December 28, 2014 at 11:18 am
This is my table:
use tempdb
go
if object_id('Data', 'u') is not null drop table Data
go
with temp as (
select top 10000 row_number() over (order by c1.object_id) Id
from sys.columns c1 cross join sys.columns c2
)
select
Id,
((Id - 1) / 5000) + 1 as StateId,
((Id - 1) / 1000) + 1 as PalletId,
((Id - 1) / 100) + 1 as BoxId
into Data
from temp
order by Id
In reality the number of rows is a bit more than 100M. Those are the only queries that will be used on the table:
select StateId, min(Id), max(Id)
from Data
group by StateId
order by StateId, min(Id)
select StateId, PalletId, min(Id), max(Id)
from Data
group by StateId, PalletId
order by StateId, PalletId, min(Id)
select StateId, PalletId, BoxId, min(Id), max(Id)
from Data
group by StateId, PalletId, BoxId
order by StateId, PalletId, BoxId, min(Id)
What index would be best for these three queries? With best I mean the execution time, I don't care about additional space.
This is the index I currently use:
create nonclustered index Ix_Data on Data (StateId, PalletId, BoxId, Id)
The execution plan is SELECT (0%) - Stream Aggregate (10%) - Index Scan (90%). Can this be optimized (maybe to use Index Seek method)?
December 28, 2014 at 11:50 am
That is about the best index. I'd put ID as an include, as it's a bit wasted in the key.
An index seek operation requires a filter predicate. None of your queries have one, so it is not possible to search.
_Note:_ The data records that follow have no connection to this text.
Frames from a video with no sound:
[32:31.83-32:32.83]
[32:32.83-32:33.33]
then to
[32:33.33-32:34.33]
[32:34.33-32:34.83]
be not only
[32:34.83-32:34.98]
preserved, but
In all cases, you're asking for all the rows in the table, so an operation which returns all the rows in the table (scan) is indicated
Gail Shaw
Microsoft Certified Master: SQL Server, MVP, M.Sc (Comp Sci)
SQL In The Wild: Discussions on DB performance with occasional diversions into recoverability
December 28, 2014 at 12:02 pm
Thanks!
December 28, 2014 at 12:07 pm
To seek, you need a predicate, something to seek for. A seek is defined as a navigation down the index tree to find a value. You do not have anything that can be used as a predicate. Your query requires every row of the table, therefore a scan (in this case of the index) is required.
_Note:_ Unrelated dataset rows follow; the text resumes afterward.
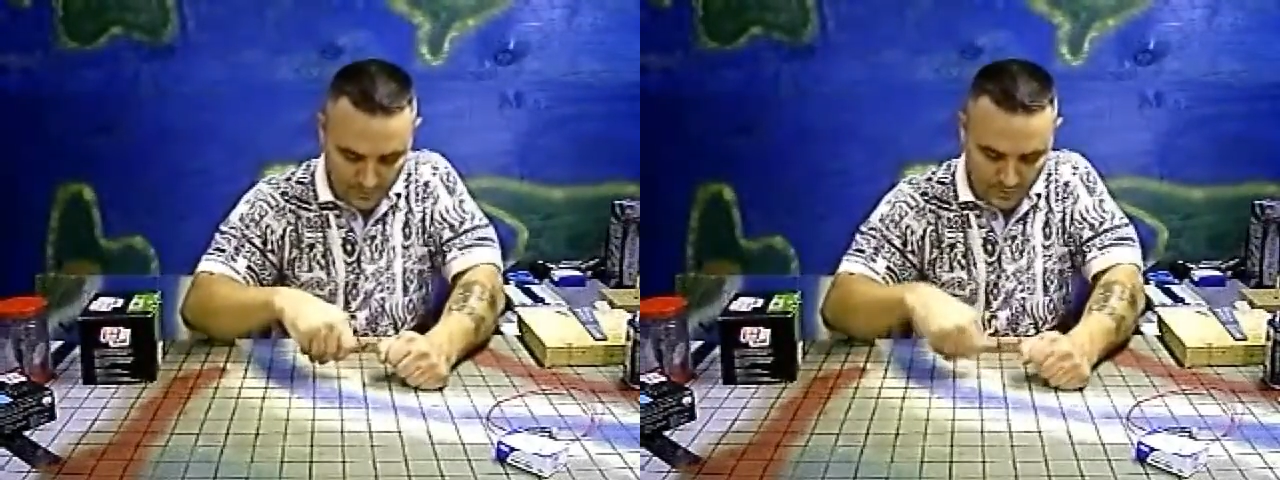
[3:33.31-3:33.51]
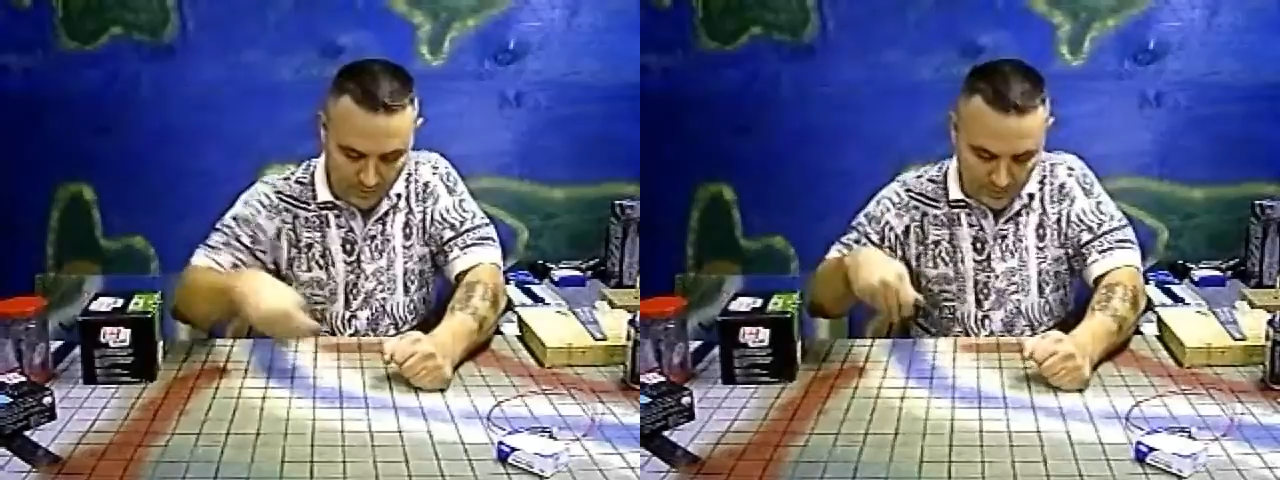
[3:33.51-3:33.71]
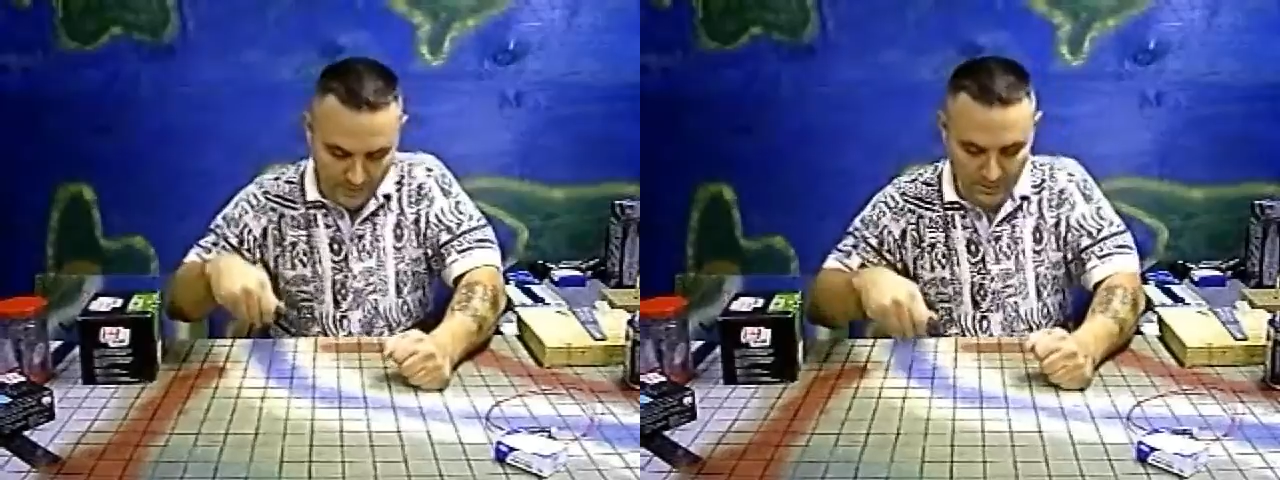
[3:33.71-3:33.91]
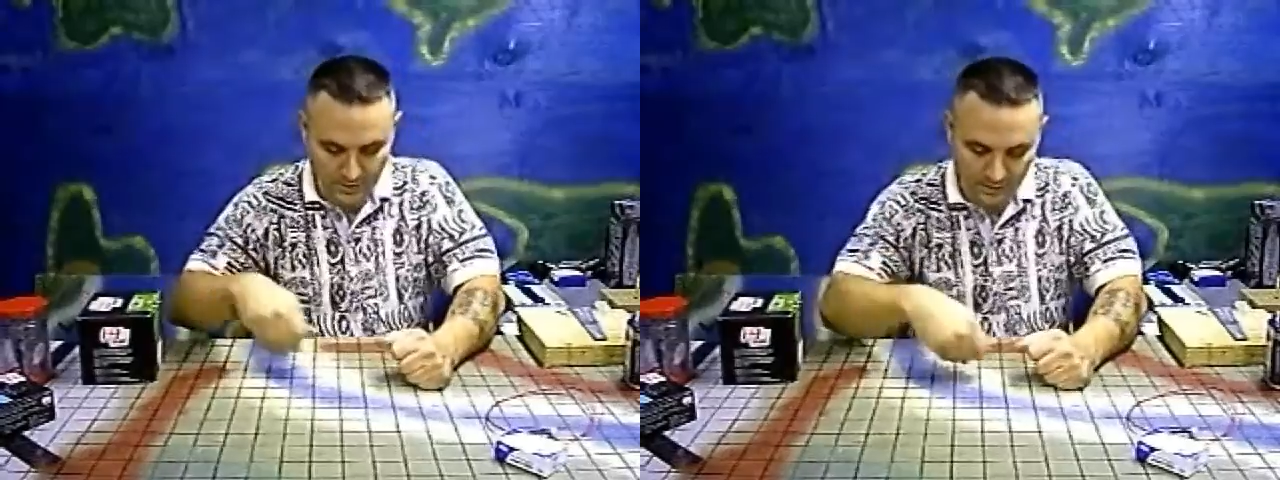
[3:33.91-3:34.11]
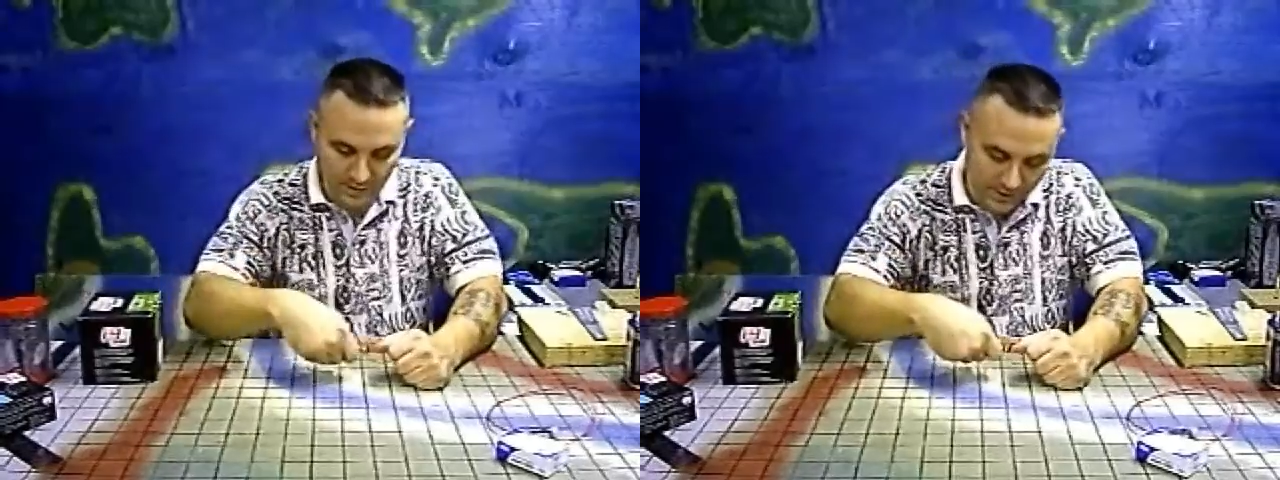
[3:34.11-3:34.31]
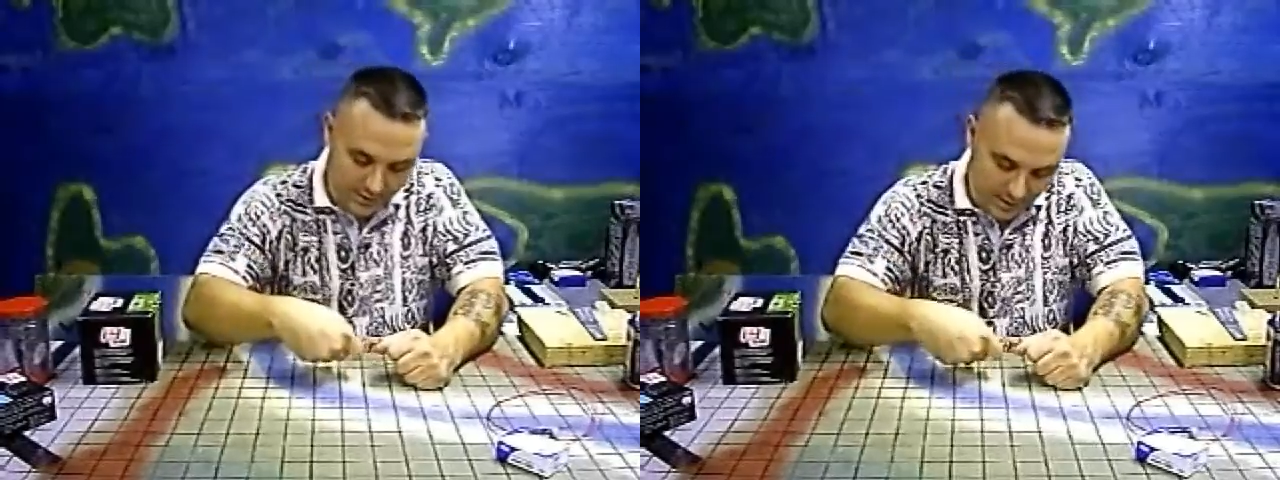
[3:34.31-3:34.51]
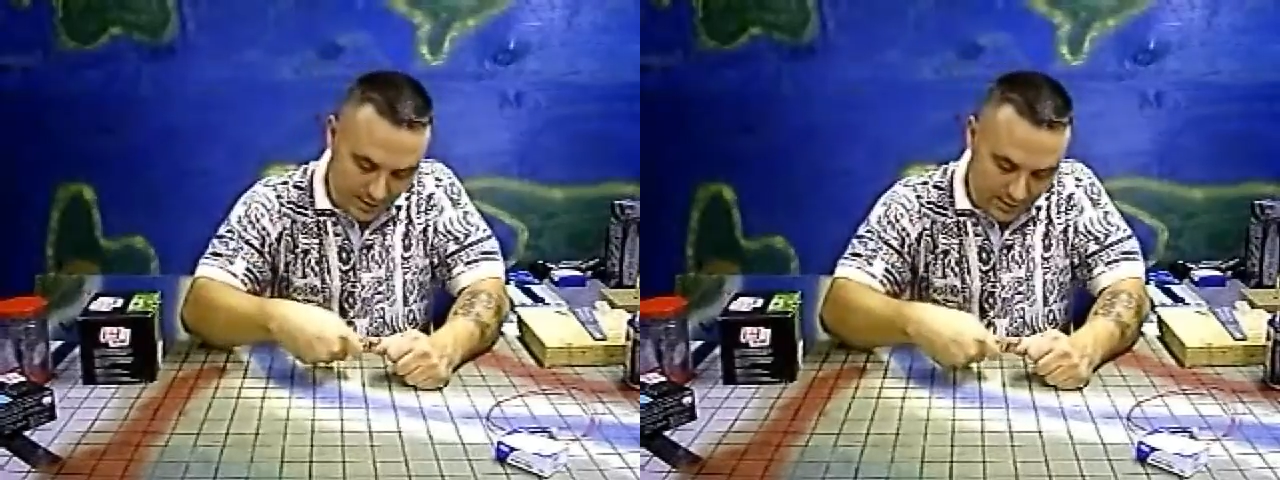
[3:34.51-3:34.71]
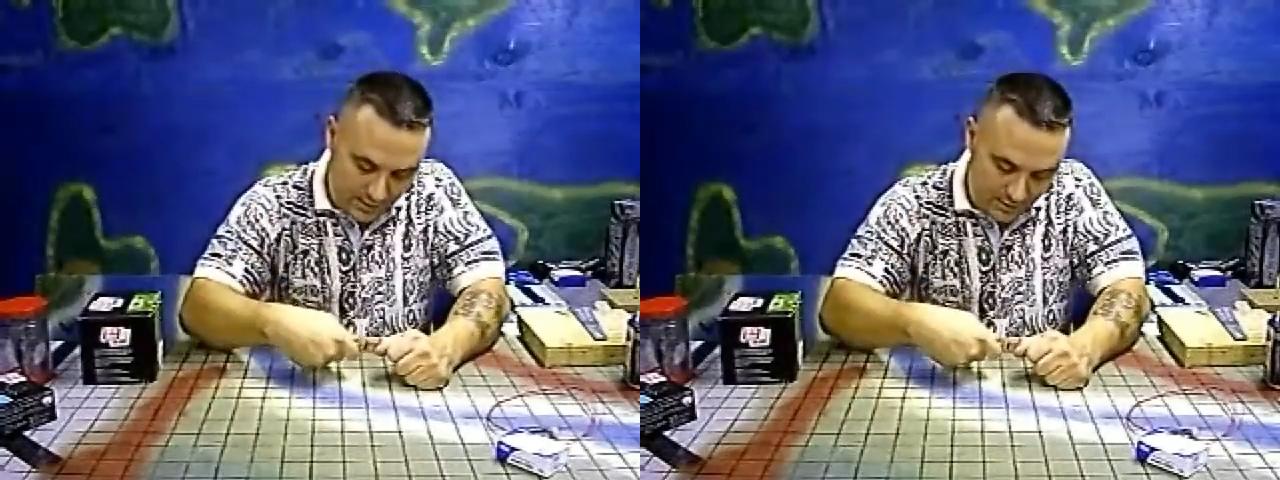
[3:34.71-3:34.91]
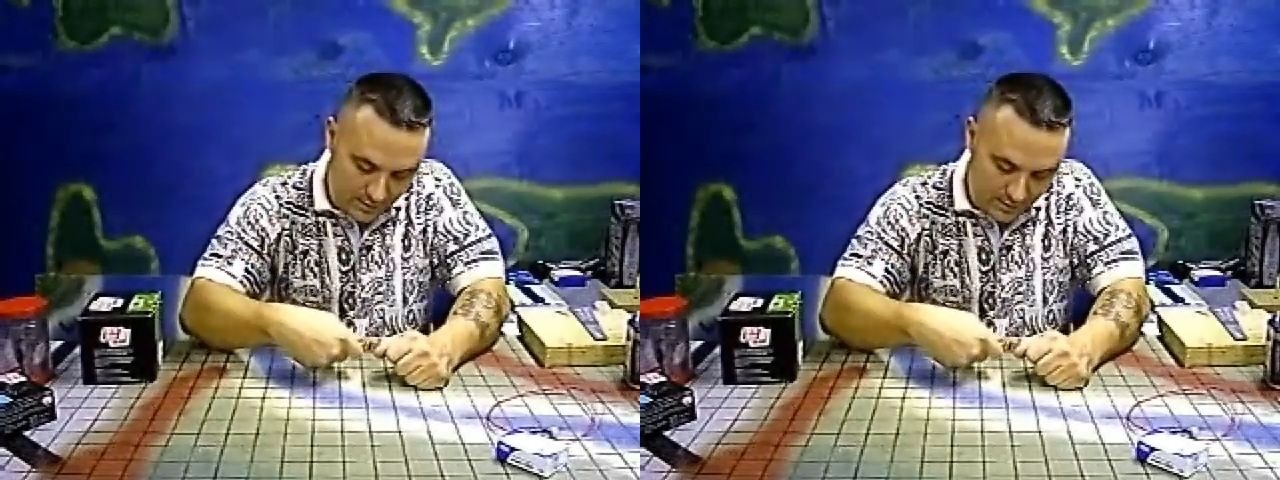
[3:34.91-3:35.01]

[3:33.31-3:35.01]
Strip the, now you got, you,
Yes, it requires just the index, but that's exactly what you're getting, an index scan.
Gail Shaw
Microsoft Certified Master: SQL Server, MVP, M.Sc (Comp Sci)
SQL In The Wild: Discussions on DB performance with occasional diversions into recoverability
December 29, 2014 at 9:29 am
You should make it a clustered index. You should also explicitly specify the appropriate FILLFACTOR and filegroup (even if it's PRIMARY, as that may not be the current default fg in the db).
I can't tell you what the best fillfactor would be without more details about the table data. If you're unsure, start with 95 (=95%) and work your way up or down from there as best suits that particular table.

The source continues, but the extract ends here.